Pour l'armée de terre, les enjeux portent essentiellement sur :
- la poursuite du remplacement des véhicules P4 par des véhicules légers tactiques polyvalents non protégés (VLTP NP). Les forces de souveraineté ont été prioritaires sur ce segment et 158 véhicules sont déjà en place sur les 235 exemplaires prévus ;
- la capacité des unités stationnées en Guyane à contribuer à la protection du centre spatial guyanais (CSG), avec en particulier le remplacement des chenillettes anciennes ;
- le renouvellement des camions du segment « médian » (jusqu'à 6 tonnes) qui présente un risque de réduction temporaire de capacités du fait des premières dates de livraison actuellement envisagées (2025) ;
- d'une manière générale, la montée en gamme capacitaire des unités des forces de souveraineté, en cohérence avec la transformation Scorpion débutée en métropole et les objectifs politiques de rayonnement régional.

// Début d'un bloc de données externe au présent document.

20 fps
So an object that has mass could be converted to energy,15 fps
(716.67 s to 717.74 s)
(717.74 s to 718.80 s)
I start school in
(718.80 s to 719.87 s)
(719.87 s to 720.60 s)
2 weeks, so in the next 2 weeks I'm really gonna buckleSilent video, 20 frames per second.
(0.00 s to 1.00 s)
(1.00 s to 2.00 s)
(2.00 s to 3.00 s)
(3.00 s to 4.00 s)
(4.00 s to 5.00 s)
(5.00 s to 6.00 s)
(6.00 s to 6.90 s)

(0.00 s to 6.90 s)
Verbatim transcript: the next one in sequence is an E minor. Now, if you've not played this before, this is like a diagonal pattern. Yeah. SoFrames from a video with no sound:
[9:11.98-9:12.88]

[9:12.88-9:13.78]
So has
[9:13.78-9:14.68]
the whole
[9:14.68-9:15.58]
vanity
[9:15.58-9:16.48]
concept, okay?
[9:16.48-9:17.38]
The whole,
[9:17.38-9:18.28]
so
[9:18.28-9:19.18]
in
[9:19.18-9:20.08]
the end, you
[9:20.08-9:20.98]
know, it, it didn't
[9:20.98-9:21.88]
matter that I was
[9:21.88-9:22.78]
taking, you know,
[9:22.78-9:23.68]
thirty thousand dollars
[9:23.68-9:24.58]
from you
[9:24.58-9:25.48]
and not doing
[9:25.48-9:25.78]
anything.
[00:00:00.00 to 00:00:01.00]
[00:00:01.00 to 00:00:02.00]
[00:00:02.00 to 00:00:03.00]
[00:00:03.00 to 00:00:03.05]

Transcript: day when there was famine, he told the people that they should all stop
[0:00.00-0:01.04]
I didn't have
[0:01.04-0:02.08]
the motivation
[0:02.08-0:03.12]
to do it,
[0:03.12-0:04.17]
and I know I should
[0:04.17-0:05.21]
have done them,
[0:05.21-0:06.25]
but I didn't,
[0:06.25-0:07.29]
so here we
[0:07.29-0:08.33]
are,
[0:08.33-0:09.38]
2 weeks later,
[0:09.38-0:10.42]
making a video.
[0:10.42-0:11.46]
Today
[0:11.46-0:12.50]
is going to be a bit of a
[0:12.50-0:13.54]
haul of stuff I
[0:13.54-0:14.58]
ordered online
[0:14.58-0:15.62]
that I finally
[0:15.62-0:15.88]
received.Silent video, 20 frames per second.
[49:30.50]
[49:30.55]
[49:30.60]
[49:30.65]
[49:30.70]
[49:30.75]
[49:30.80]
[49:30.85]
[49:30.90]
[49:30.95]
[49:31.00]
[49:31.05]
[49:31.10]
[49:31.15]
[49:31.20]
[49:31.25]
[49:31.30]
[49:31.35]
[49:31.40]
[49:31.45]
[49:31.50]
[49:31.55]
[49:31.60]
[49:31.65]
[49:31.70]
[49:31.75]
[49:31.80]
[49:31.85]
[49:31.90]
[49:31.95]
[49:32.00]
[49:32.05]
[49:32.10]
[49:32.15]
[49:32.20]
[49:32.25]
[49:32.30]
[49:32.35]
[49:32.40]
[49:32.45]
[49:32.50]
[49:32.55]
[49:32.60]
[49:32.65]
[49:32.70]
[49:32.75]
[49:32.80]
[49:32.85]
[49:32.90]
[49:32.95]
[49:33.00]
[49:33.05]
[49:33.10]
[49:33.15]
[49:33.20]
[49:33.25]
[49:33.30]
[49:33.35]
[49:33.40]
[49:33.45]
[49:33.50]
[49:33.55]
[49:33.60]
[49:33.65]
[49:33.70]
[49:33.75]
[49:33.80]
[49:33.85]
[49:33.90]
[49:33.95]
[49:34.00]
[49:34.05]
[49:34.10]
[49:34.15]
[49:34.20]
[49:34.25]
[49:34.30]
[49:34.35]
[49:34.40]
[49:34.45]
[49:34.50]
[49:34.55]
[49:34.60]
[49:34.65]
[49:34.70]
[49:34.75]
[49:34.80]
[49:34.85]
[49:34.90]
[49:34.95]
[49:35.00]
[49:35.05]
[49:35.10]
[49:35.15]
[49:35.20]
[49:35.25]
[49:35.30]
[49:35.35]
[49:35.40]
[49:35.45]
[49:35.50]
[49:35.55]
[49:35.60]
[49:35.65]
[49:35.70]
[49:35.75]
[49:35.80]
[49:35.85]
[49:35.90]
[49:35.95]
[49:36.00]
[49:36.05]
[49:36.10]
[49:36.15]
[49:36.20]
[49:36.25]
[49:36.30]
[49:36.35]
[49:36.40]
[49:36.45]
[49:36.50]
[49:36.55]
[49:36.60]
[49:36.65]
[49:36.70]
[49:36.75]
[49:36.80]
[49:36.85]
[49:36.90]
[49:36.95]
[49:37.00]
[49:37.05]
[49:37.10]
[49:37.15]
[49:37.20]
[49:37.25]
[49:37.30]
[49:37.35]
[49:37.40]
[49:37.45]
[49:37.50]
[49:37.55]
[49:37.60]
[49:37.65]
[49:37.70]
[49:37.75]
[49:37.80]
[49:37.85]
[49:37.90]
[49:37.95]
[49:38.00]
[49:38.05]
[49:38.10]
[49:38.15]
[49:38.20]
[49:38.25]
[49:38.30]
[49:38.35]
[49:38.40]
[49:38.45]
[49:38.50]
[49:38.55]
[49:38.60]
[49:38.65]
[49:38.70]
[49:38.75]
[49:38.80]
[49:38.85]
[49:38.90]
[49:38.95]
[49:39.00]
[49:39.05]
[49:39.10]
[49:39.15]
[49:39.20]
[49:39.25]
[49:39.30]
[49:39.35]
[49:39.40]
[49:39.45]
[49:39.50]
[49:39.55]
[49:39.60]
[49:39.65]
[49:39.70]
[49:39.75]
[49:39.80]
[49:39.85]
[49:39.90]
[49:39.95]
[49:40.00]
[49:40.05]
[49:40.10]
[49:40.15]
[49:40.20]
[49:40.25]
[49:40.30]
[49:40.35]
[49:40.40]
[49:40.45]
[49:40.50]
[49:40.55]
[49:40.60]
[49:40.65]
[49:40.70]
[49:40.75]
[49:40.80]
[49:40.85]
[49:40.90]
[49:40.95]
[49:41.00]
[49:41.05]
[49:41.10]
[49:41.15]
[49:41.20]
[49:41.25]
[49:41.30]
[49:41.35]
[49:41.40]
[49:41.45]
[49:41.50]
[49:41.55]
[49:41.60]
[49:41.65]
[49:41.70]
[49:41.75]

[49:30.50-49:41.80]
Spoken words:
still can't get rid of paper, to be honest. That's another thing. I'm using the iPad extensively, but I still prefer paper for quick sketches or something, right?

L'armée de l'air et de l'espace rencontre des difficultés pour maintenir l'activité aérienne des hélicoptères de manoeuvre Puma à un niveau suffisant pour soutenir les opérations en cours outre-mer, notamment en Guyane, compte tenu de leur vétusté. Le major général de l'armée de l'air a ainsi indiqué en audition qu'il ne pouvait compter que sur deux appareils, et qu'il n'y en avait aucun de disponible environ une dizaine de jours par an, alors que les Forces armées en Guyane en disposent de cinq.
La flotte des Puma de l'armée de l'air et de l'espace, en cours de retrait de service, a une moyenne d'âge supérieure à 43 ans. La relève par d'autres hélicoptères de manoeuvre des Puma de Guyane, puis de Nouvelle-Calédonie est aujourd'hui programmée pour produire ses premiers effets à l'horizon 2024, mais devrait en réalité s'étaler sur toute la décennie à venir, ce qui n'apparaît pas compatible avec l'activité des Forces armées en Guyane (FAG), et notamment avec la mission « Harpie », qui comporte un important volet aéroterrestre.
* 18 Les futurs patrouilleurs outre-mer (POM).
* 19 Rapport d'information n° 711 (2020-2021) de MM. Cédric PERRIN, Gilbert ROGER, Bruno SIDO et François BONNEAU, fait au nom de la commission des affaires étrangères, de la défense et des forces armées, déposé le 23 juin 2021.
* 20 Les bâtiments de soutien et d'assistance outre-mer (BSAOM) ont été mis en service entre 2016 et 2020 : le D'Entrecasteaux en Nouvelle Calédonie, le Bougainville en Polynésie française, le Champlain à La Réunion et le Dumont d'Urville à Fort de France.